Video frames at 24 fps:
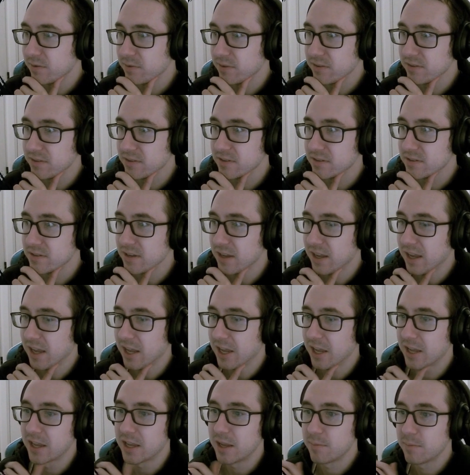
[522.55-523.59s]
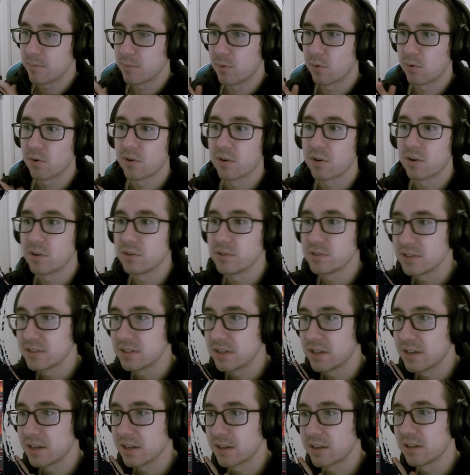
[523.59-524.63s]
This is a Boros
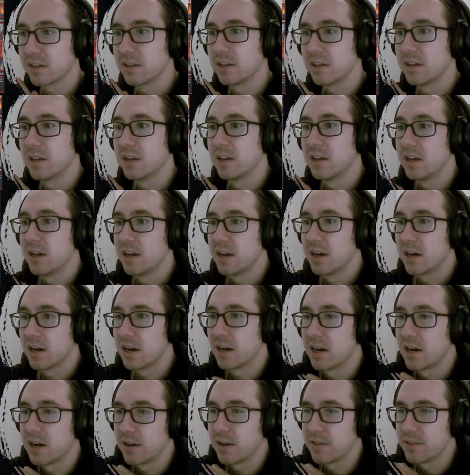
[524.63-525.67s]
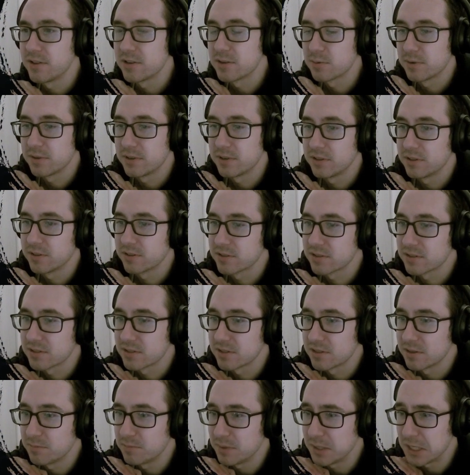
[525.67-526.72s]
deck. This one looks
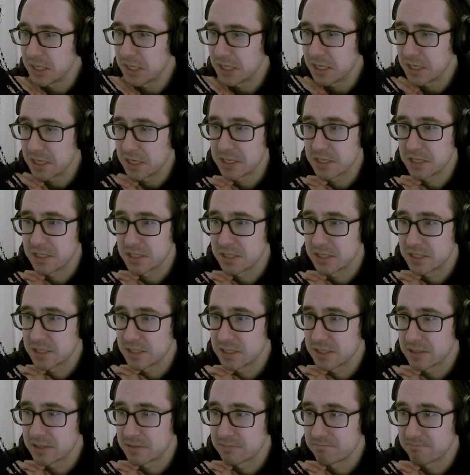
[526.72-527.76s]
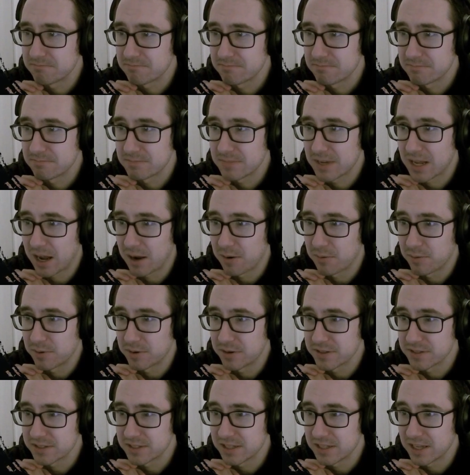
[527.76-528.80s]
to be, I want to
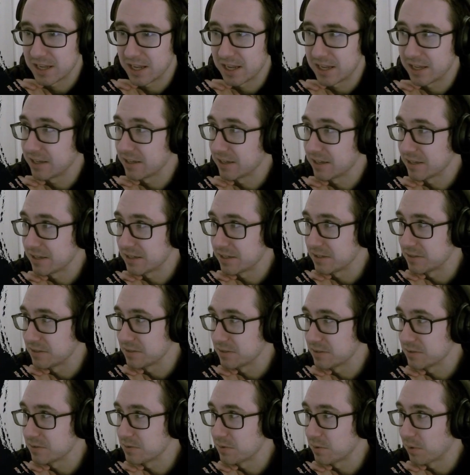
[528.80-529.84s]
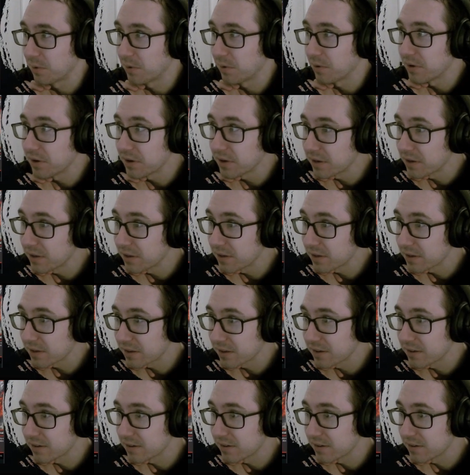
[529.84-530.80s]
say, historic.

****

Work order »
Each line from the one that contains "[524.63-525.67s]" through the end of the records should be restated exactly; include both end lines and leave any pictures out.

Answer »
[524.63-525.67s]
[525.67-526.72s]
deck. This one looks
[526.72-527.76s]
[527.76-528.80s]
to be, I want to
[528.80-529.84s]
[529.84-530.80s]
say, historic.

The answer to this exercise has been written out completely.